Includes an Epilogue and a Conclusion that detail substantial post-publication corroboration of Frank Sheeran's revelations about the killings of Jimmy Hoffa, Joey Gallo and JFK.

"I heard you paint houses" are the first words Jimmy Hoffa ever spoke to Frank "the Irishman" Sheeran. To paint a house is to kill a man. The paint is the blood that splatters on the walls and floors. In the course of nearly five years of recorded interviews, Frank Sheeran confessed to Charles Brandt that he handled more than twenty-five hits for the mob, and for his friend Hoffa. 

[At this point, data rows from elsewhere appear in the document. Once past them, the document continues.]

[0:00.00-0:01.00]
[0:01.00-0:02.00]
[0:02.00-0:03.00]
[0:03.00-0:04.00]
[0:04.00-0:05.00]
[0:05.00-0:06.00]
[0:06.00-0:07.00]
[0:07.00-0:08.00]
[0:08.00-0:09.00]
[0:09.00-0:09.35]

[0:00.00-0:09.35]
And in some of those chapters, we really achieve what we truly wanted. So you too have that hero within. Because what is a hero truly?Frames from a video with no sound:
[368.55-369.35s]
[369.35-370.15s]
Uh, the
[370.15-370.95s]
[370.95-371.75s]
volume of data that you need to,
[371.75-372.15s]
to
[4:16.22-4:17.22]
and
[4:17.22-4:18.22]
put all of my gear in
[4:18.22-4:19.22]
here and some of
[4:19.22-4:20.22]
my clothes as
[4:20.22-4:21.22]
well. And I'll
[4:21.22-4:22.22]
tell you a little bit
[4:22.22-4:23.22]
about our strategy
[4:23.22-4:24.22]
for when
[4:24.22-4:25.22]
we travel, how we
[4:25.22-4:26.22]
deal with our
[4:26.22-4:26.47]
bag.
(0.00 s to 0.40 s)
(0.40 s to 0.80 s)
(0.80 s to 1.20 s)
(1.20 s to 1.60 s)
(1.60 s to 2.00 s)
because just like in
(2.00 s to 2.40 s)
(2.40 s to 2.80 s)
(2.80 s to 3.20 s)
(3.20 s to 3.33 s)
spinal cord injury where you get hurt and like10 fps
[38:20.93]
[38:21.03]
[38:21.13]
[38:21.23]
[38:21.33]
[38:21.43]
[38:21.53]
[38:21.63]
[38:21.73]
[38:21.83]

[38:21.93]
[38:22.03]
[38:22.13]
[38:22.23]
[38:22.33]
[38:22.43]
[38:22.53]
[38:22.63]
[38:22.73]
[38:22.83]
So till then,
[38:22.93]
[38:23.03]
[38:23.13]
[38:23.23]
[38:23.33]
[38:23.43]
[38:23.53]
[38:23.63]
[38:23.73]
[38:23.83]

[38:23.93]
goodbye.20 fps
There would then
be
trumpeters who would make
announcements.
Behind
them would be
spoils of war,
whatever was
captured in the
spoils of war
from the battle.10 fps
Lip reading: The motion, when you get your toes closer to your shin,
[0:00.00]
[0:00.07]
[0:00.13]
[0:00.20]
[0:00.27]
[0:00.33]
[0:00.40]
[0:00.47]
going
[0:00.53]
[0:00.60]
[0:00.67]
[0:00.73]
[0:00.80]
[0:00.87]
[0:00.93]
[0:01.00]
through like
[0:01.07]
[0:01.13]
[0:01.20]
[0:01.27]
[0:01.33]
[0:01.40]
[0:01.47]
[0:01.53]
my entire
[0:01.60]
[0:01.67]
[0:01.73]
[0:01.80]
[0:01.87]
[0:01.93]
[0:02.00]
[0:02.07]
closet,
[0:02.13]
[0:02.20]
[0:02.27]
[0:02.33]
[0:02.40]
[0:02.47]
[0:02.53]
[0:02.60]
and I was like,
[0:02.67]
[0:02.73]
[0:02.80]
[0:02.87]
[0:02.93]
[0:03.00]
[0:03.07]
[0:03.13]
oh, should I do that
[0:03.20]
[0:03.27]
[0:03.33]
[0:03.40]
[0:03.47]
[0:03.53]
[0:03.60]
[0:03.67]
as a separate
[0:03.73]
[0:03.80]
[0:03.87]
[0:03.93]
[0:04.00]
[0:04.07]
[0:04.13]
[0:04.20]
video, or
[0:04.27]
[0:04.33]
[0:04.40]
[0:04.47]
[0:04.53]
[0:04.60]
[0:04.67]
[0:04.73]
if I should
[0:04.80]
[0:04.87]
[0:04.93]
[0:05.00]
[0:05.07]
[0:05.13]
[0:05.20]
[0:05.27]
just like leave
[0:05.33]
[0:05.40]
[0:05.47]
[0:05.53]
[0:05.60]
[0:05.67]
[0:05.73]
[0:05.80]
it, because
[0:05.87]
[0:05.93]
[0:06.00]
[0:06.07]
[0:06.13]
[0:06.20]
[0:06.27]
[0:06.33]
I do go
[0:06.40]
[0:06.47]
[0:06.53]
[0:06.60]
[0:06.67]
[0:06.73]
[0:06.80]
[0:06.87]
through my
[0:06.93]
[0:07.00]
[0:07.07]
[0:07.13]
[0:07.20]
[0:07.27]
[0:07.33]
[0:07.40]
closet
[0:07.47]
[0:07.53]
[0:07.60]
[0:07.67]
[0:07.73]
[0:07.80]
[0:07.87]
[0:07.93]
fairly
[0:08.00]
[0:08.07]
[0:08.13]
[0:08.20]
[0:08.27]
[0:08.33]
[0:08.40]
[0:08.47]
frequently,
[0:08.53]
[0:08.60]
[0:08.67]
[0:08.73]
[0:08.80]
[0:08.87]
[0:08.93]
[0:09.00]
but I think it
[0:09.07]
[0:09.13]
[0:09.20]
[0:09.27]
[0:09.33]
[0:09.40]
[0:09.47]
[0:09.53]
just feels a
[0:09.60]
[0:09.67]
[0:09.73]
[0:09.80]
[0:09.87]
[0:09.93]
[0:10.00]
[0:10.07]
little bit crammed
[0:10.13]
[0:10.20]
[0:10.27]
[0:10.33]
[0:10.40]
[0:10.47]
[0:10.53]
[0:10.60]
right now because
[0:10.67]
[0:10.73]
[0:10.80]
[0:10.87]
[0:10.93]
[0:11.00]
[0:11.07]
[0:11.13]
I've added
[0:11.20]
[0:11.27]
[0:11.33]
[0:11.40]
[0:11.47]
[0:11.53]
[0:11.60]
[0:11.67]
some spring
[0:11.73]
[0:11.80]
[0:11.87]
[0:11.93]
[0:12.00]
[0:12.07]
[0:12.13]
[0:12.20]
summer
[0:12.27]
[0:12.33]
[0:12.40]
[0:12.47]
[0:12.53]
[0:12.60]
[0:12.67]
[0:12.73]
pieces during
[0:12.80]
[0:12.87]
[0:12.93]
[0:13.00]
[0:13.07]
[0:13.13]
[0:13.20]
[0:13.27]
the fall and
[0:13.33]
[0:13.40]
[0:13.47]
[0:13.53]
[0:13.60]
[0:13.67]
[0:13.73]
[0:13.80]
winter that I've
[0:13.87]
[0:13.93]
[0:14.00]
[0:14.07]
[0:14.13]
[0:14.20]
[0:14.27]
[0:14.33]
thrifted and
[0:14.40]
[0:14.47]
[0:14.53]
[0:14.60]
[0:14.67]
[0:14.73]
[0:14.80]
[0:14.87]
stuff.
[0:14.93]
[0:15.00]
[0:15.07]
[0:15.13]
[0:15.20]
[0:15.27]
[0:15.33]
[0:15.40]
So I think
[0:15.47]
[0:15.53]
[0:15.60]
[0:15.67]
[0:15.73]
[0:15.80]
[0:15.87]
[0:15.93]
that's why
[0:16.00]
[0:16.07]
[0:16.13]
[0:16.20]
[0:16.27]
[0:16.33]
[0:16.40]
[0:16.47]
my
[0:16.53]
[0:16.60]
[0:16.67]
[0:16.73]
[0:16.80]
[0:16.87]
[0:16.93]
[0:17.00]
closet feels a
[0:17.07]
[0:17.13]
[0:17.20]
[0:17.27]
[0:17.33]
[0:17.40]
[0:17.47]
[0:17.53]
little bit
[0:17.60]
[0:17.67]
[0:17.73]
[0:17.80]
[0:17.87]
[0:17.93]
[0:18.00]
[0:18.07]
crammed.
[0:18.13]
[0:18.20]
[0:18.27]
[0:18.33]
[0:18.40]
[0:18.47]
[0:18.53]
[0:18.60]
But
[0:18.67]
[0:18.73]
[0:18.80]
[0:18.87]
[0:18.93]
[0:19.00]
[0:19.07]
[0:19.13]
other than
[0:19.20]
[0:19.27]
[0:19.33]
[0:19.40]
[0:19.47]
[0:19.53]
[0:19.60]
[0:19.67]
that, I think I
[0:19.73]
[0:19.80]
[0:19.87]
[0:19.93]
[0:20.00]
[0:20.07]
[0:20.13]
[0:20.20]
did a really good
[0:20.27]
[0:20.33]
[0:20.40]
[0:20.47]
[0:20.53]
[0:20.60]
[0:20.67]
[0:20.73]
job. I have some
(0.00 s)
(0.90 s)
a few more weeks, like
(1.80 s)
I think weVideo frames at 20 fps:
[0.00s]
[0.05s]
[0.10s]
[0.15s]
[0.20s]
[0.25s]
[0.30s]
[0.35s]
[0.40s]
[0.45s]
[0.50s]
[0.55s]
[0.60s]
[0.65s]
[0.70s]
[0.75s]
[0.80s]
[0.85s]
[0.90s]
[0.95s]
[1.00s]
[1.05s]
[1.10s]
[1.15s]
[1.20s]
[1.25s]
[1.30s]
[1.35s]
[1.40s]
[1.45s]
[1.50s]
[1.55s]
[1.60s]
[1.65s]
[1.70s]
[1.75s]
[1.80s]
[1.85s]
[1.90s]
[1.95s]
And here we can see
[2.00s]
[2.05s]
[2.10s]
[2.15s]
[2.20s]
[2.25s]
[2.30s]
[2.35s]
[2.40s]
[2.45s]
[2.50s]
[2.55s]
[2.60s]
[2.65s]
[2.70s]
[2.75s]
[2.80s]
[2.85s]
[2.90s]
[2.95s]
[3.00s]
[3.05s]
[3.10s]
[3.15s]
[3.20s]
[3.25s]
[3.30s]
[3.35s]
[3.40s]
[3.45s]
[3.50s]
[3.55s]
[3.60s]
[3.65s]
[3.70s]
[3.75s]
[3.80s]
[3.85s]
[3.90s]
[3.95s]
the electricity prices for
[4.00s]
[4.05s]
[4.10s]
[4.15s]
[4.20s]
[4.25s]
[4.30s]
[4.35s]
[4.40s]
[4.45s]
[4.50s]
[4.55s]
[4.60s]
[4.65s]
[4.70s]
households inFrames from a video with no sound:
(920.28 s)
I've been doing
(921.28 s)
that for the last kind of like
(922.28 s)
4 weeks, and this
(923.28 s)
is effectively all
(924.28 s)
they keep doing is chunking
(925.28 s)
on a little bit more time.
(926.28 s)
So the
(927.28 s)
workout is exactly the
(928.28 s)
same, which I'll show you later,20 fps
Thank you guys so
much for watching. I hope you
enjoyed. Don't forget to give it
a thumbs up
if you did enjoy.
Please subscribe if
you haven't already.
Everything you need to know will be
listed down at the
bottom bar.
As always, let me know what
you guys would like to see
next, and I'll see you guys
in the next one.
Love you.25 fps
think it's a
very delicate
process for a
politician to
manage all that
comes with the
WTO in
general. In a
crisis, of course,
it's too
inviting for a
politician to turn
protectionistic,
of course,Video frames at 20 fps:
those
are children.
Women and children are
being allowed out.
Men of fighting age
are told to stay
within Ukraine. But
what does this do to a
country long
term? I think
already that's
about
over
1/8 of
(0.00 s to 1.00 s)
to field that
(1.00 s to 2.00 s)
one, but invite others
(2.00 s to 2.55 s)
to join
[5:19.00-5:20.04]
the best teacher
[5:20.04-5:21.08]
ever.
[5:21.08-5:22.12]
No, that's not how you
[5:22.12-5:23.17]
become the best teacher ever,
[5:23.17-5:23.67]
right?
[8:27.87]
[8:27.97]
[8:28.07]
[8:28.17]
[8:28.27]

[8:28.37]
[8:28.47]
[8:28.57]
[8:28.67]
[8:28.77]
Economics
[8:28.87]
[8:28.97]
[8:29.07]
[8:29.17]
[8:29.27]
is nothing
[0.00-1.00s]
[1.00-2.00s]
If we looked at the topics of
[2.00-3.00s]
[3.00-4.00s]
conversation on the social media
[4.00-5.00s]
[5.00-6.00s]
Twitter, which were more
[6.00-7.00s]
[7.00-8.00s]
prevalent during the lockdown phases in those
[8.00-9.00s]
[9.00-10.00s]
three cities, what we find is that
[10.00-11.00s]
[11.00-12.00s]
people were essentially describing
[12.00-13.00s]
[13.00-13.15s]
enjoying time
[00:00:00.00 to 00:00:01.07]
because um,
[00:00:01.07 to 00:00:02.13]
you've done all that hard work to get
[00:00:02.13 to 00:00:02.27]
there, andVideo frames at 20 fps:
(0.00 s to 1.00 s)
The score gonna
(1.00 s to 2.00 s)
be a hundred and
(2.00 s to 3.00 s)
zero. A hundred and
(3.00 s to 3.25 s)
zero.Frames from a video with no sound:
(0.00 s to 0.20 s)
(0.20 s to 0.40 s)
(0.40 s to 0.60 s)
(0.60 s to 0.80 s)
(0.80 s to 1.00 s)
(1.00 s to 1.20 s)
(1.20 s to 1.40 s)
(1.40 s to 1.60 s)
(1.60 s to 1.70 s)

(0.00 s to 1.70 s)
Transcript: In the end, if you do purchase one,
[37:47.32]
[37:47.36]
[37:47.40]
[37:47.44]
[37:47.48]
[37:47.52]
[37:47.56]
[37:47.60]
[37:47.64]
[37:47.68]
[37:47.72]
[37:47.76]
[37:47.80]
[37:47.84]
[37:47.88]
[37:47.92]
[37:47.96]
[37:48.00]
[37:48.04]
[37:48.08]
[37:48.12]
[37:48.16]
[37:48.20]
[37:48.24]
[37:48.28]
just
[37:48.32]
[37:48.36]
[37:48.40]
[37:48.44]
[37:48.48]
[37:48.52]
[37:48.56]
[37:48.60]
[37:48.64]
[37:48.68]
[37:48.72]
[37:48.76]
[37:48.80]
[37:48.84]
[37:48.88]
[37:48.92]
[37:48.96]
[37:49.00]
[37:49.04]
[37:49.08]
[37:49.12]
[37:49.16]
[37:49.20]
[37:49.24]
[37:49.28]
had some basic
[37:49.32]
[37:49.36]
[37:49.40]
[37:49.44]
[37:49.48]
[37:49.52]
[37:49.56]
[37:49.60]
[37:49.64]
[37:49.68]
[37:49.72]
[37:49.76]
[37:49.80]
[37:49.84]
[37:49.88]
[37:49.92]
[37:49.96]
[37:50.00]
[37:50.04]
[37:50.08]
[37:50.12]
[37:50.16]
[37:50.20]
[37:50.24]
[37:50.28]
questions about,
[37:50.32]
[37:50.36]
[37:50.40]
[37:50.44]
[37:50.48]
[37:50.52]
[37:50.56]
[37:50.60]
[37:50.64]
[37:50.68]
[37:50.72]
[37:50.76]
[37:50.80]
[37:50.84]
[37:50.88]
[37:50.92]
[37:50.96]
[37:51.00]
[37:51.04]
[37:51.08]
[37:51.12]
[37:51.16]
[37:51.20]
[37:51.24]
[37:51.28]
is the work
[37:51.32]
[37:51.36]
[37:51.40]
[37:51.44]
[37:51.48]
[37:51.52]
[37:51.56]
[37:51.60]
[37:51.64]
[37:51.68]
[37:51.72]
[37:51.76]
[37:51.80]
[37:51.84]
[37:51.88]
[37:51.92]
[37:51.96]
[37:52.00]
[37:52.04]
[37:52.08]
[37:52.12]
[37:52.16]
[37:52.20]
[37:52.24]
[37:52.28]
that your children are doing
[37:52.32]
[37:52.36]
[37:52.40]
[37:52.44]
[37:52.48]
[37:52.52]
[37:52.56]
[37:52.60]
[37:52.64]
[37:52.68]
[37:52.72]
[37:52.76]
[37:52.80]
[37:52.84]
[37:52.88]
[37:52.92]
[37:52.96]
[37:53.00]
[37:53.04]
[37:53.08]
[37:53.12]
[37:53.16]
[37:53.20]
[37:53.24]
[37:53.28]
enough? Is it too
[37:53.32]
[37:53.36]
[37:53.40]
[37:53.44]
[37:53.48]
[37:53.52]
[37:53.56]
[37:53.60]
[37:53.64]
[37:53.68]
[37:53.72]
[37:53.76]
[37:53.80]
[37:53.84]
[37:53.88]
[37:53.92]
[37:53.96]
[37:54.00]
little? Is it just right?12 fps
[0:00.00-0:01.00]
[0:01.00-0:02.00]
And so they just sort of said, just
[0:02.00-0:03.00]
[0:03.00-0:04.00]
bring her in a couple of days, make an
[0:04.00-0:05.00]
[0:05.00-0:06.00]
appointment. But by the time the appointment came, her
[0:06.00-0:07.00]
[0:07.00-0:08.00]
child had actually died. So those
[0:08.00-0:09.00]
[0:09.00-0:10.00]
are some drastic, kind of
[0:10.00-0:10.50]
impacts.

Sheeran learned to kill in the U.S. Army, where he saw an astonishing 411 days of active combat duty in Italy during World War II. After returning home he became a hustler and hit man, working for legendary crime boss Russell Bufalino. Eventually Sheeran would rise to a position of such prominence that in a RICO suit the US government would name him as one of only two non-Italians in conspiracy with the Commission of La Cosa Nostra, alongside the likes of Anthony "Tony Pro" Provenzano and Anthony "Fat Tony" Salerno.

When Bufalino ordered Sheeran to kill Hoffa, the Irishman did the deed, knowing that if he had refused he would have been killed himself. Charles Brandt's page-turner has become a true crime classic.